Hi Yahnaijah, I don't know where this word problem is from (there are some standardized tests for which you can't assume any starting information), but, for this one I did. I started out by using my real world knowledge that vans are bigger than cars. Then,
I started plugging in reasonable numbers for van capacity (number of people who can fit into one van).
Since, I know that 3 doesn't go into 22 evenly, I want to subtract a whole number from 22 to find numbers that will allow 3 to go into it evenly. I started by assuming that only 1 person could fit into a car (this might be weird in real life, but not
in a math problem), leaving 21 ---> so each van fits 7 students:
3V + 1C = 22 ---> 3(7) + 1(1) --------> 21 + 1 = 22
but this doesn't work for the second equation: 2V + 4C = 28 ----> 2(6) + 4(1) -----> 12 + 4 = 16 (not 28, which is what we need)
Since the sum is too small, I can deduce that the addends (numbers being added together) are too small. The only way I can change them is to change the values for the variables V (Vans) and C (Cars). When one value goes up, the other goes down, because
there is only a finite (limited) number of students I can have in total.
Let's go back to the first equation.
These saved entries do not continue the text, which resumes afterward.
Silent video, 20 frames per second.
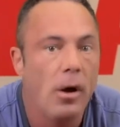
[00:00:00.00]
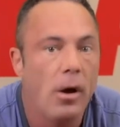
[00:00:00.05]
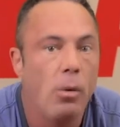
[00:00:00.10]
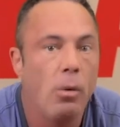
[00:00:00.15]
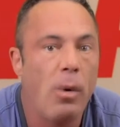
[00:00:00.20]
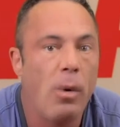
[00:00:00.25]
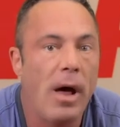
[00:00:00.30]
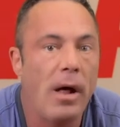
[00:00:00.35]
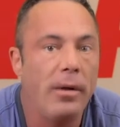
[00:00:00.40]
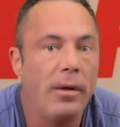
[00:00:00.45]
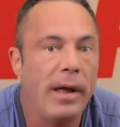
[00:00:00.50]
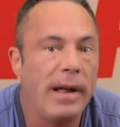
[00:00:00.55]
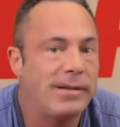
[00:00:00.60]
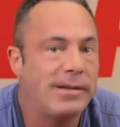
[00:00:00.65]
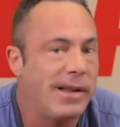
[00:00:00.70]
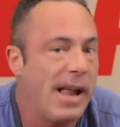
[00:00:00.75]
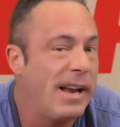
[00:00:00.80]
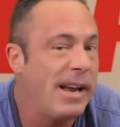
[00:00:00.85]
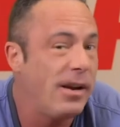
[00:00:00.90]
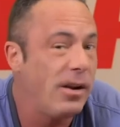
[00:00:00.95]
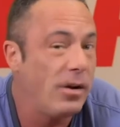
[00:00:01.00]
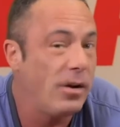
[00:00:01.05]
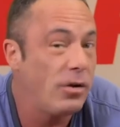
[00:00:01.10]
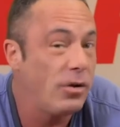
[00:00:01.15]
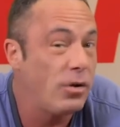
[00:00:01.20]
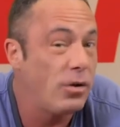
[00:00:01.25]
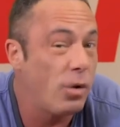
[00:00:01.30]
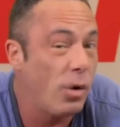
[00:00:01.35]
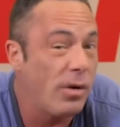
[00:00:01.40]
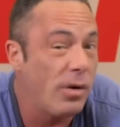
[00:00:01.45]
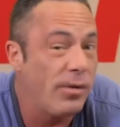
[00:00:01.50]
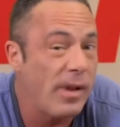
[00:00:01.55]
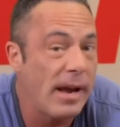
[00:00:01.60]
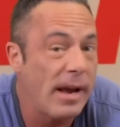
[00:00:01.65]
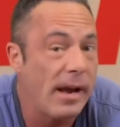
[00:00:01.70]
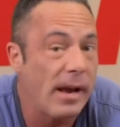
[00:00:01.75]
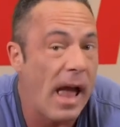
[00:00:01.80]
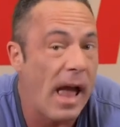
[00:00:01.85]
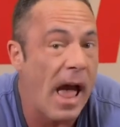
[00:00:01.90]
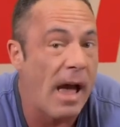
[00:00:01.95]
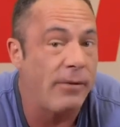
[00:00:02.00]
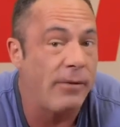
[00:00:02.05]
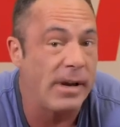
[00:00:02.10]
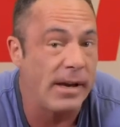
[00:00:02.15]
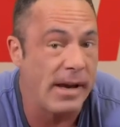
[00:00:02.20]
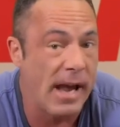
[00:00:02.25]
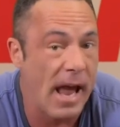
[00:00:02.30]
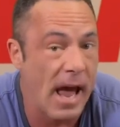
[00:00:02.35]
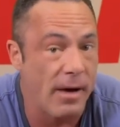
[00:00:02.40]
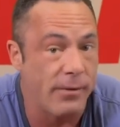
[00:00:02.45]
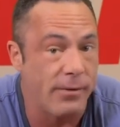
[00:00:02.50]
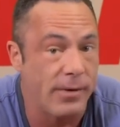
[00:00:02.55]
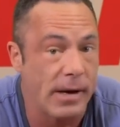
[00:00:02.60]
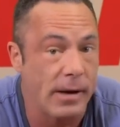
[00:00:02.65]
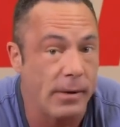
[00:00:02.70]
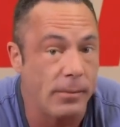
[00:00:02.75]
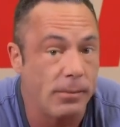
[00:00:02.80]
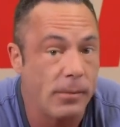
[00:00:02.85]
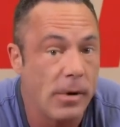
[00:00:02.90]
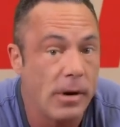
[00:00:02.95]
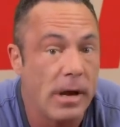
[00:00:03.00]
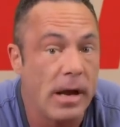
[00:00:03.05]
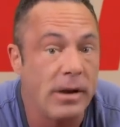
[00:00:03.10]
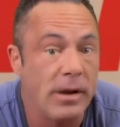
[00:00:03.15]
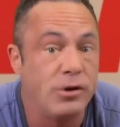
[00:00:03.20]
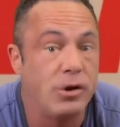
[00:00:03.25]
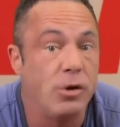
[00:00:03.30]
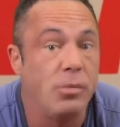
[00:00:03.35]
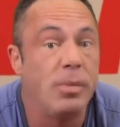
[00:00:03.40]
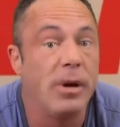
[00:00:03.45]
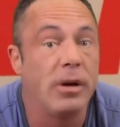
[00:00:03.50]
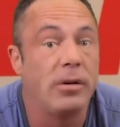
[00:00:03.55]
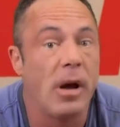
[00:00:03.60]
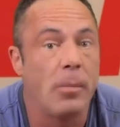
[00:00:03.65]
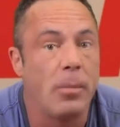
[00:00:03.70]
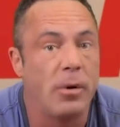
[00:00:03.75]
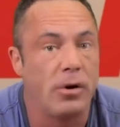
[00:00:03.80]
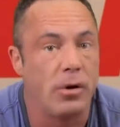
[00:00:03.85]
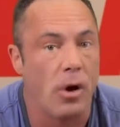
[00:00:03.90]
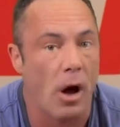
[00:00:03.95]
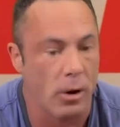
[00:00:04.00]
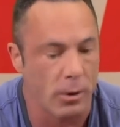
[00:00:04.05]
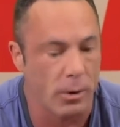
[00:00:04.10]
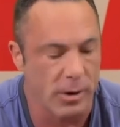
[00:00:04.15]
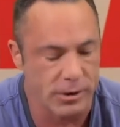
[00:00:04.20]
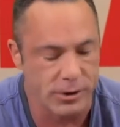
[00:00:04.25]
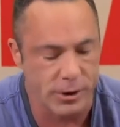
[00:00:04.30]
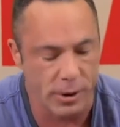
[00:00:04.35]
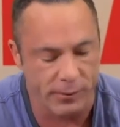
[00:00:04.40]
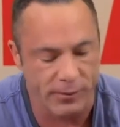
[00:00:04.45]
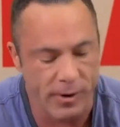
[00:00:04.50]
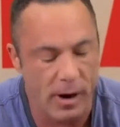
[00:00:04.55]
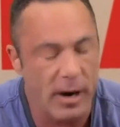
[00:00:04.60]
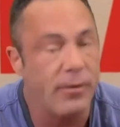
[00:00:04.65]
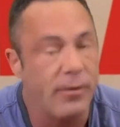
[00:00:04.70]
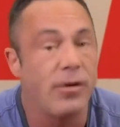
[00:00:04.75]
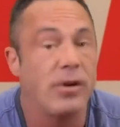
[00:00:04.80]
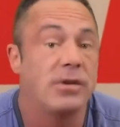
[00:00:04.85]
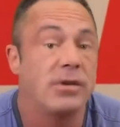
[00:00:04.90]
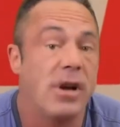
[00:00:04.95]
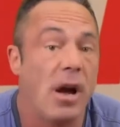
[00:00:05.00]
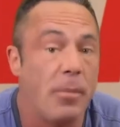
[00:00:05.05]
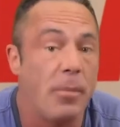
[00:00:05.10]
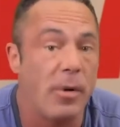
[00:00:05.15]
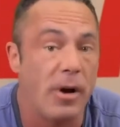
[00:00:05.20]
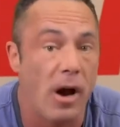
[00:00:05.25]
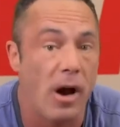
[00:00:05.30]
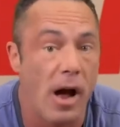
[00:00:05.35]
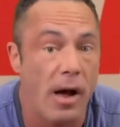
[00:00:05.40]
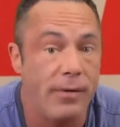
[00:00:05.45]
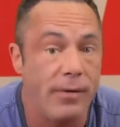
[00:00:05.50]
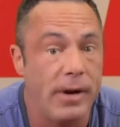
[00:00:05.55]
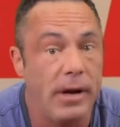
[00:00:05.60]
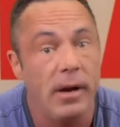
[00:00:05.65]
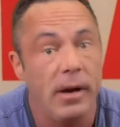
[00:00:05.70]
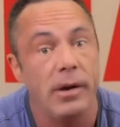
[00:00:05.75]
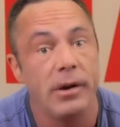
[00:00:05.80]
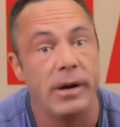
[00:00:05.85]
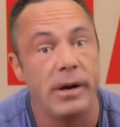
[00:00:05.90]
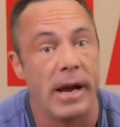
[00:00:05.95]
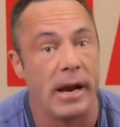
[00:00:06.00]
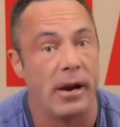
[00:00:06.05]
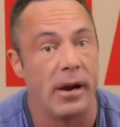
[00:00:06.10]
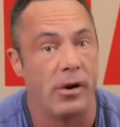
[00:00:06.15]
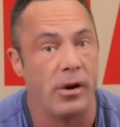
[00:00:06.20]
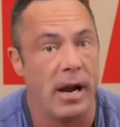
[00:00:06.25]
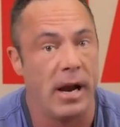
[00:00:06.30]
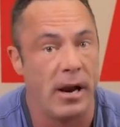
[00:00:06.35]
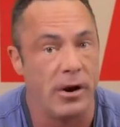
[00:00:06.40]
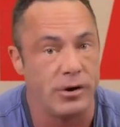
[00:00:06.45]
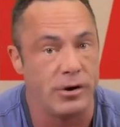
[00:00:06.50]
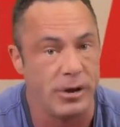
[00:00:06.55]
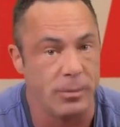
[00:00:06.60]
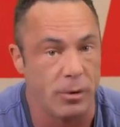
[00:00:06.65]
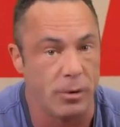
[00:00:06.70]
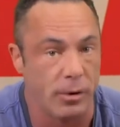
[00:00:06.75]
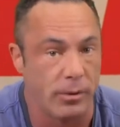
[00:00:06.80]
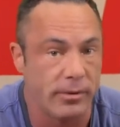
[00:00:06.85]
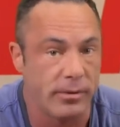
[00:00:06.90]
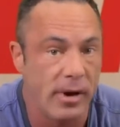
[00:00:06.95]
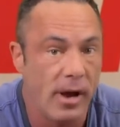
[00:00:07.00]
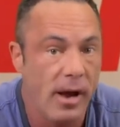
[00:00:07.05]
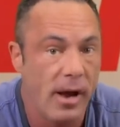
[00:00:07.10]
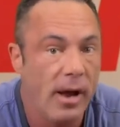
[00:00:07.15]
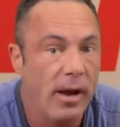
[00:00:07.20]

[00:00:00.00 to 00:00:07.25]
Well, it's sort of like having caffeine. Is you build up a tolerance. Your very first cup of coffee, you get a good energy boost.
Again, since, I know that 3 doesn't go into 22 evenly, I want to subtract a whole number from 22 to find numbers that will allow 3 to go into it evenly. The next number down from 21 that is a multiple of 3 is 18. 3
goes into 18, 6 times, so that would mean that 6 students would fit into each Van, V=6. ----> That leaves a remainder of 4, which means that 4 students would fit into each Car, C=4. These numbers seem reasonable in a real world setting, but let's see if
the math works out when we plug the numbers into the second equation:
2V + 4C = 28 --------> 2(6) + 4(4) ----------->12 + 16 = 28 -------> Yay!
But, remember to answer the correct question. The question only asks about Vans and not Cars. V=6, so 6 students can fit in each Van.